Maritime Ethnography of the Arabian and Persian Gulf and the Red Sea (MARES) project.
Three quarters of a million for Islamic maritime research
A major three-year project to investigate the maritime past of the Red Sea and Arabian-Persian Gulf has been launched by the Institute of Arab and Islamic Studies at the University of Exeter.
The £750,000 Maritime Ethnography of the Arabian and Persian Gulf and the Red Sea (MARES) project funded by the Golden Web Foundation is a multi-disciplinary and multi-period research programme.
The project focuses on the maritime traditions of the peoples inhabiting and travelling on the two major sea routes of the Middle East.
Today, millions of barrels of oil a day pass along the Red Sea and the Arabian-Persian Gulf. Huge container vessels bring Asian manufactured goods to Middle Eastern markets and through the Suez Canal to European consumers and beyond. Strategic control of the Gulf is hotly contested both militarily and diplomatically. Even super-tankers are not immune to the attention of pirates targeting traffic using the Red Sea.

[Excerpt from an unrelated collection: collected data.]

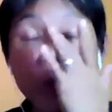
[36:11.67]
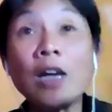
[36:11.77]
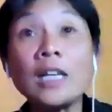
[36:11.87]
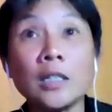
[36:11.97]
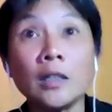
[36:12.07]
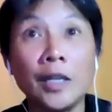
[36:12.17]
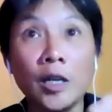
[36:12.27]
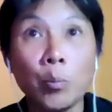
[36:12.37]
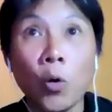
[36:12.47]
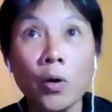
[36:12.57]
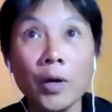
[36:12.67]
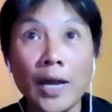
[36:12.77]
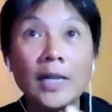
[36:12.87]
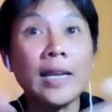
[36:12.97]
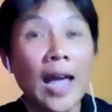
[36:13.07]
theoretical in a book,
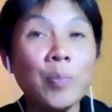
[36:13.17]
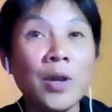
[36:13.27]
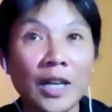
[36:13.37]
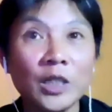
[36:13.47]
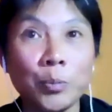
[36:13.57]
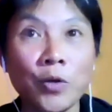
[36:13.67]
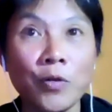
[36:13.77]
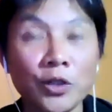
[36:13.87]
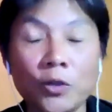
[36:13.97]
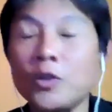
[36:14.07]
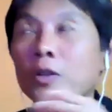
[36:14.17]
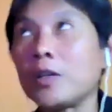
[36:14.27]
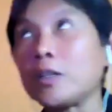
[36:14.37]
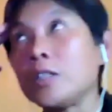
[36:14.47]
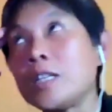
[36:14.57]
and it can be an experience. You're
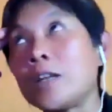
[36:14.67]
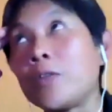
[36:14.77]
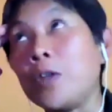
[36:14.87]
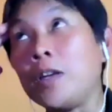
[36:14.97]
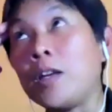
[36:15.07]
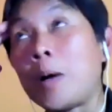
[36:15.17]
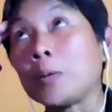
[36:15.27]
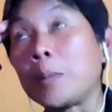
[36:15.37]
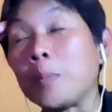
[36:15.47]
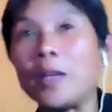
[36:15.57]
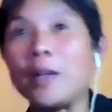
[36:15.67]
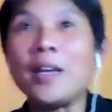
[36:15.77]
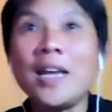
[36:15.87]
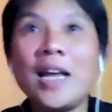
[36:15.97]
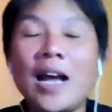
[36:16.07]
kind of sitting and thinking about something.
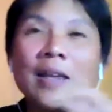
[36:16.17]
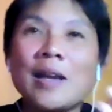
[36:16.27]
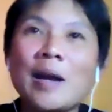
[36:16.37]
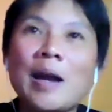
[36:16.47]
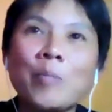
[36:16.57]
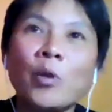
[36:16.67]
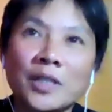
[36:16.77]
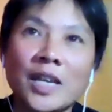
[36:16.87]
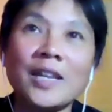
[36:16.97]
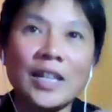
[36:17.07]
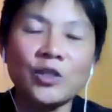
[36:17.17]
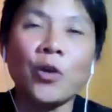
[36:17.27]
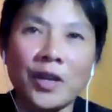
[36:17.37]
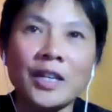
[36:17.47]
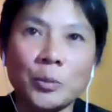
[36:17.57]
I'm not saying that's
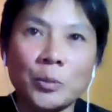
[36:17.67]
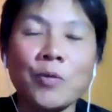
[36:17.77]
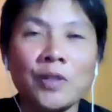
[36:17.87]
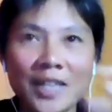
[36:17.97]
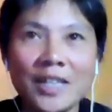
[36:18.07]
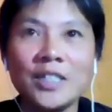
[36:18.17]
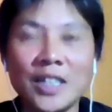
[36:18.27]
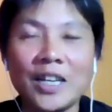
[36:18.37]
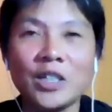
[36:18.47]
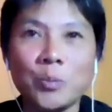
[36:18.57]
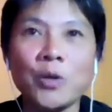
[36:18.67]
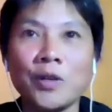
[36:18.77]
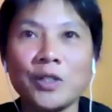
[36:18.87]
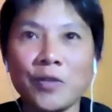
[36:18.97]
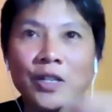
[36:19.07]
not an experience. That is an
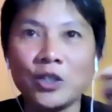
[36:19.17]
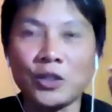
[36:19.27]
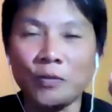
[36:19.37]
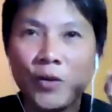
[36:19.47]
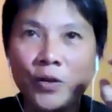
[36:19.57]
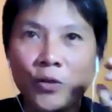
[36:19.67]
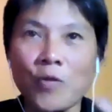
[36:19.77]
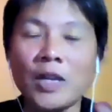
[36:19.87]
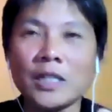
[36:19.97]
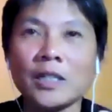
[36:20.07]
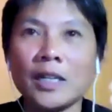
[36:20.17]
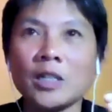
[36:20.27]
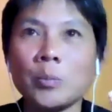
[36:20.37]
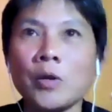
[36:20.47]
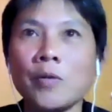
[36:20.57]
experience, right? Just a very theoretical
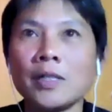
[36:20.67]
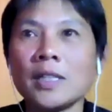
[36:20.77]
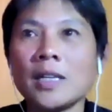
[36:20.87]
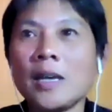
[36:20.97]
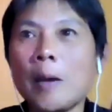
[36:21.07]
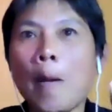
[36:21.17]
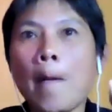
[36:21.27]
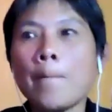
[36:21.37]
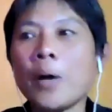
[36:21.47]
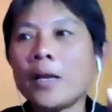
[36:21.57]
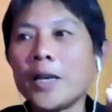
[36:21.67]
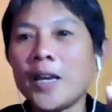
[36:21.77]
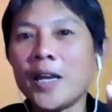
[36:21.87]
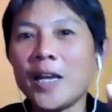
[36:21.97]
experience. But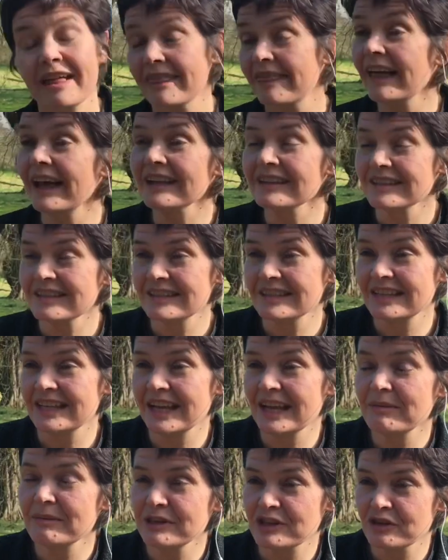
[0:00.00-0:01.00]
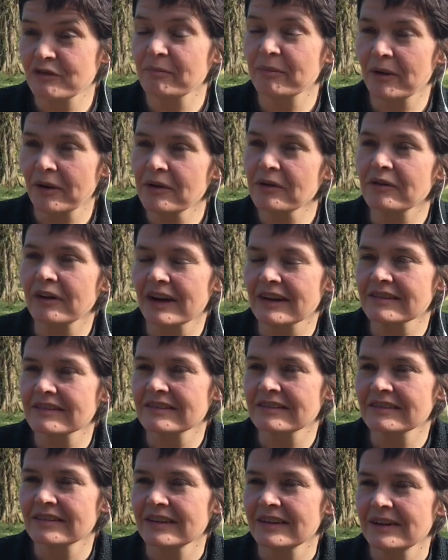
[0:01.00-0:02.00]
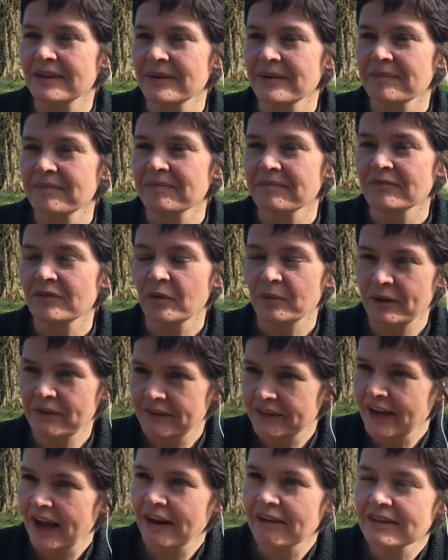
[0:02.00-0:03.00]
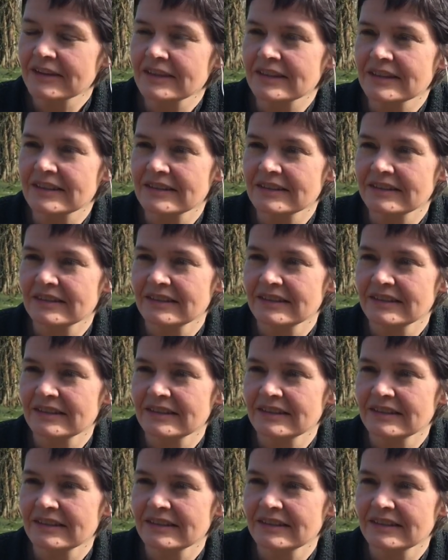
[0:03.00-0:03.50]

That's the image of progress that we've inherited.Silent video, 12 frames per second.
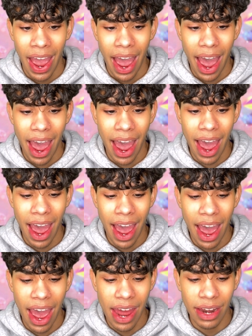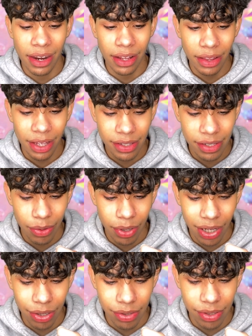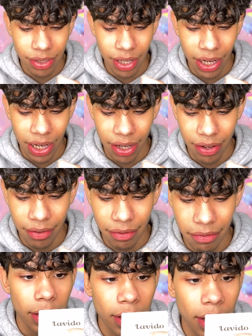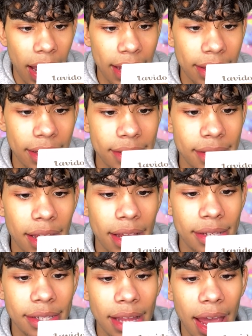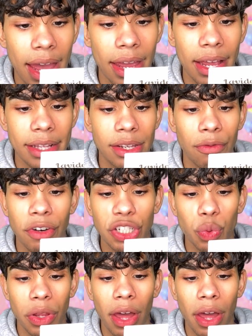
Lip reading: And let's see what else they have. And this says that it's enriched with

The commodities and merchandise passing along these seas may have been different in the past, but the Red Sea and the Gulf were no less important as strategic waterways. Along them passed Mamluk metalwork, Chinese porcelain, Egyptian grain, African slaves, Muslim and Christian pilgrims, incense, ideas, conflicts and religion. On a more local level, coastal communities made their lives from fishing, pearling, trading and sometimes piracy in an often demanding physical environment.
The MARES Project will draw on ethnography, anthropology, archaeology, history and linguistics in a bid to understand how people made their lives on and alongside these seas in late antiquity and the medieval period, and how they do so today.
Professor Dionisius Agius who is leading the project, said “For centuries, the Islamic lands stood at the centre of trading and communications networks that stretched across Africa, Asia and Europe. Seafaring was a vital medium in achieving that communication. The sea brought into contact people of diverse identities and traditions, carrying with them goods, technologies and ideas. The Red Sea and the Gulf were essential corridors in that process.”
Joining Professor Agius on the project are two research fellows, Dr Chiara Zazzaro and John Cooper, and two PhD candidates, Samson Bezabeh and Julian Jansen van Rensburg. Together the team will explore subjects including wooden boat-building traditions in Yemen, pre-modern navigation techniques on the Red Sea, maritime migration between Ethiopia and Yemen, the place of the island of Socotra in Indian Ocean seafaring, and the coastal archaeology of Yemen, Djibouti, Egypt and Iran.
Among the many activities of the project there will be regular public lecture programmes at the Institute of Arab and Islamic Studies at the University of Exeter, as well as seminars and workshops. They will also host a major exhibition on Arab Dhows in September 2010, coinciding with a conference on the Red Sea.